Saturday, August 20, 2005

the blue side of jessie

Stitch bengong karena melihat Jessie bengong. Dan kalau ditanya mengapa orang harus bengong, jawabannya tak ada yang tahu. Kalaupun ada yang menjawab, mungkin jawabannya memakai rumus pengawuran atau ia hanya sekedar menjawab.

Aku sendiri tak tahu kenapa aku harus bengong. Kupikir, aku sudah cukup punya banyak kesibukan untuk diriku, sehingga aku tak sempat untuk bengong. Bayangkan sajalah, kau ada di posisiku. Kerja di kantor menuntutku ada di tempat selama delapan jam, bisa lebih. Kalikan lima. Kemudian, di antara lima hari itu, aku musti sediakan waktu untuk anak didikku mengajari bahasa inggris selama satu setengah jam. Kalikan dua. Tapi, dari itu semua, kau harus punya waktu fleksibel untuk kegiatan gerejamu. Kadang-kadang menjadi ketua dari sebuah komunitas menuntut waktu dan tenagamu lebih dari yang kau kira. Kalau aku mungkin pergi ke kantor lima hari dalam seminggu, maka pergilah aku ke gereja bisa enam sampai tujuh kali dalam seminggu. Hoho… jangan bilang aku manusia tersibuk di dunia. Katakanlah aku ini… manusia super sibuk yang belum bisa membagi waktu dengan baik. Itu mungkin tuduhan yang lebih tepat.
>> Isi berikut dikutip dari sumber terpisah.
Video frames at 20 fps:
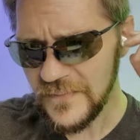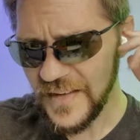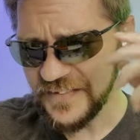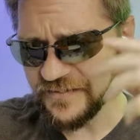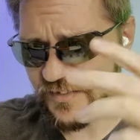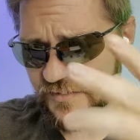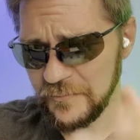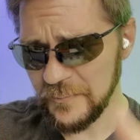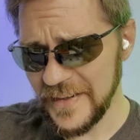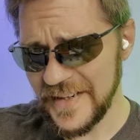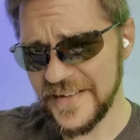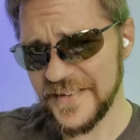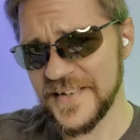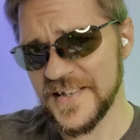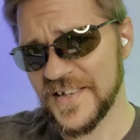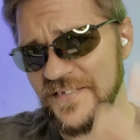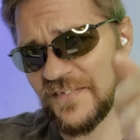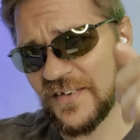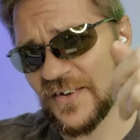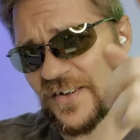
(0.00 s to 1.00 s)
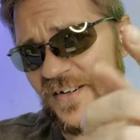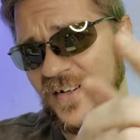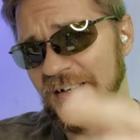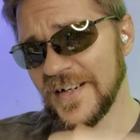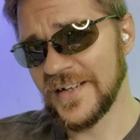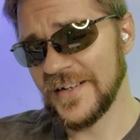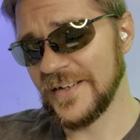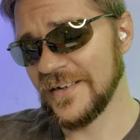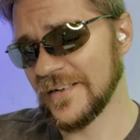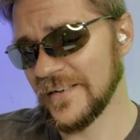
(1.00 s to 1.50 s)
If you've made it this far,
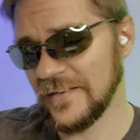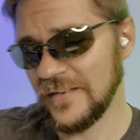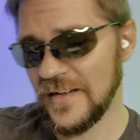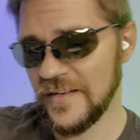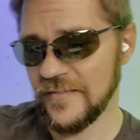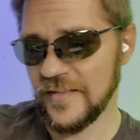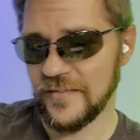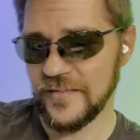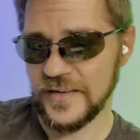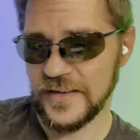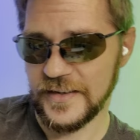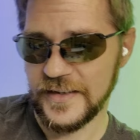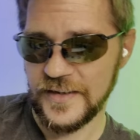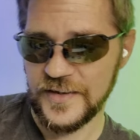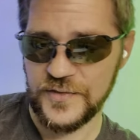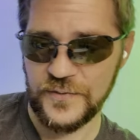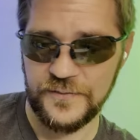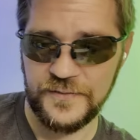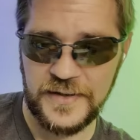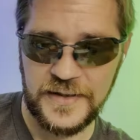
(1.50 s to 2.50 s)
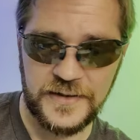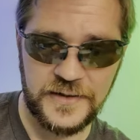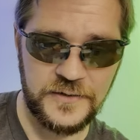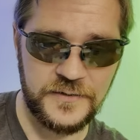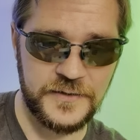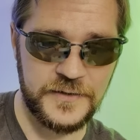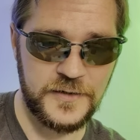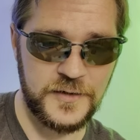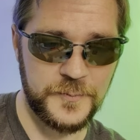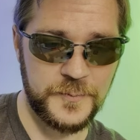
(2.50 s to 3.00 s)
you're gonna love everything else we've got
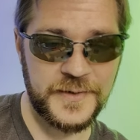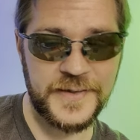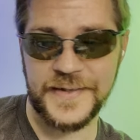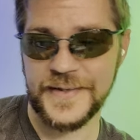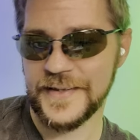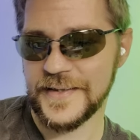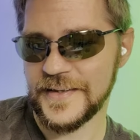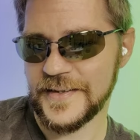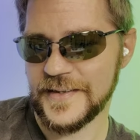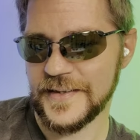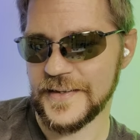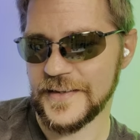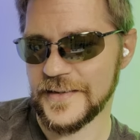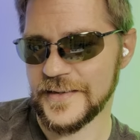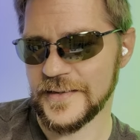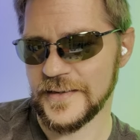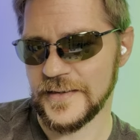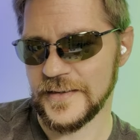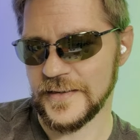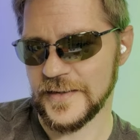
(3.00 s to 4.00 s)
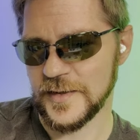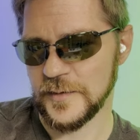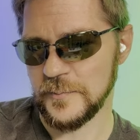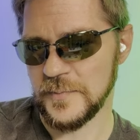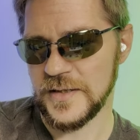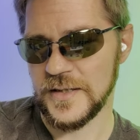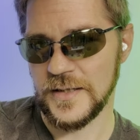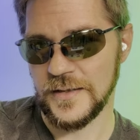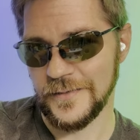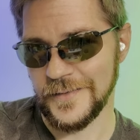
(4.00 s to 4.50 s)
going on, because this is, uh, to
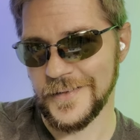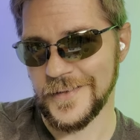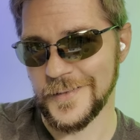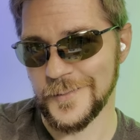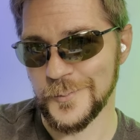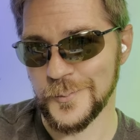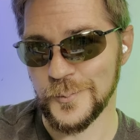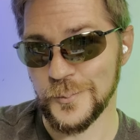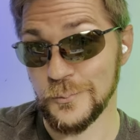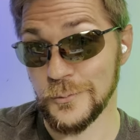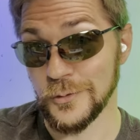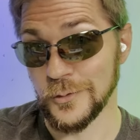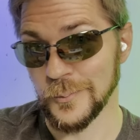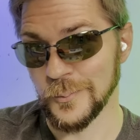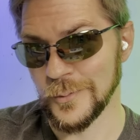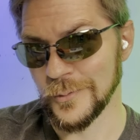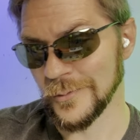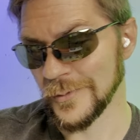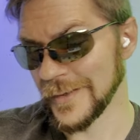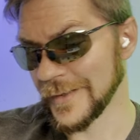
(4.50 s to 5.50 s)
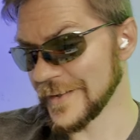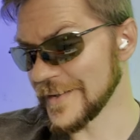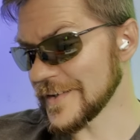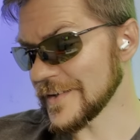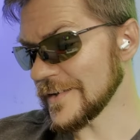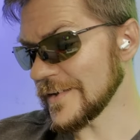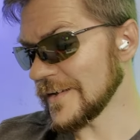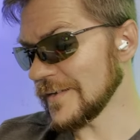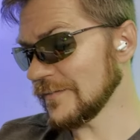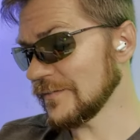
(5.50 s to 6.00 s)
me, the more boring
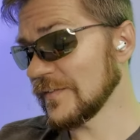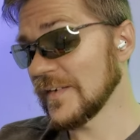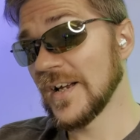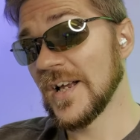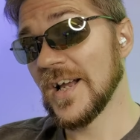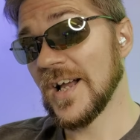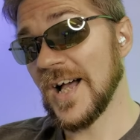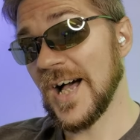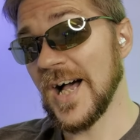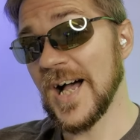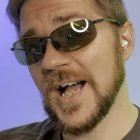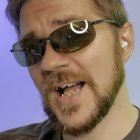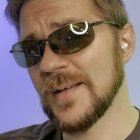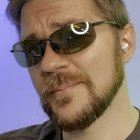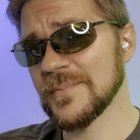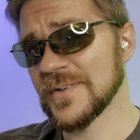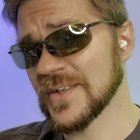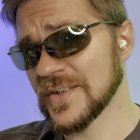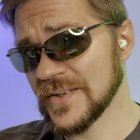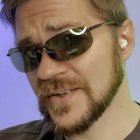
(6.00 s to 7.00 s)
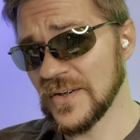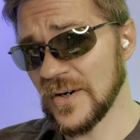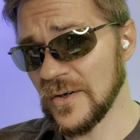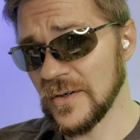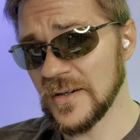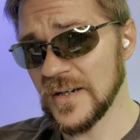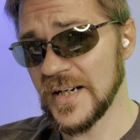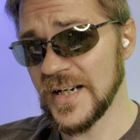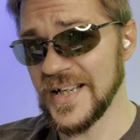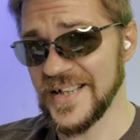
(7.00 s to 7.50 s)
stuff. I'm
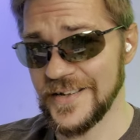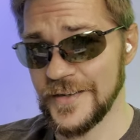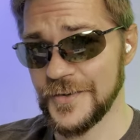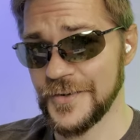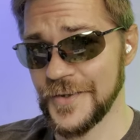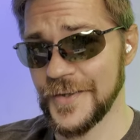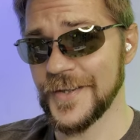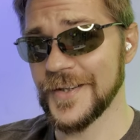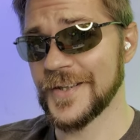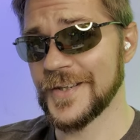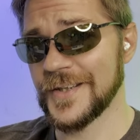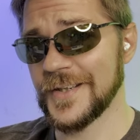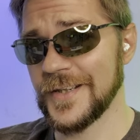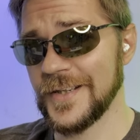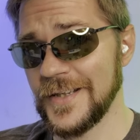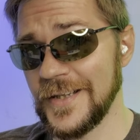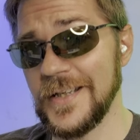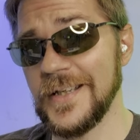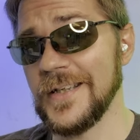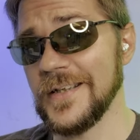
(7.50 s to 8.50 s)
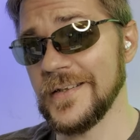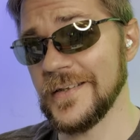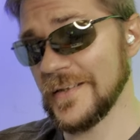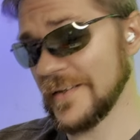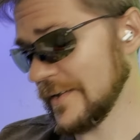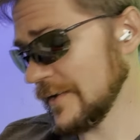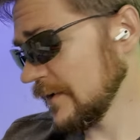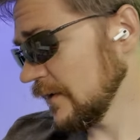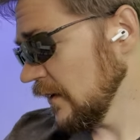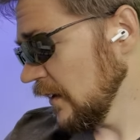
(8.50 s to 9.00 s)
sorry, it just
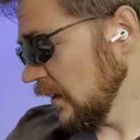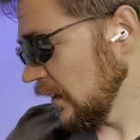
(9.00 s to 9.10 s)
is.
Kangen San. Well, tertawalah, karena ternyata seorang Jessie bisa bilang kalau dia kangen dengan kekasihnya saat ini. Sungguh. Serius. Aku kangen. Kau perlu tahu, dia satu-satunya manusia tempatku bersandar saat ini. Yah, aku tahu, Tuhan menempatkan manusia-manusia lain berstatus teman-teman dan sahabat di sekitarku. Bukannya aku tidak mengandalkan mereka, tapi kau tahu bagaimana rasanya kan? Ada rasa yang berbeda. Kau boleh anggap aku sedang melakukan diskriminasi. Mungkin untuk kasus seperti aku ini, diskriminasi bisa ditolerir. Temanku bilang, kalimat ‘kangen San’ yang mestinya romantis jika meluncur dari mulutku maka artinya bisa terdistorsi jadi kelangkaan. Hah. Aku sudah buktikan kalau dia salah. Buktinya sekarang Jessie bisa bengong karena kangen. Kangen San.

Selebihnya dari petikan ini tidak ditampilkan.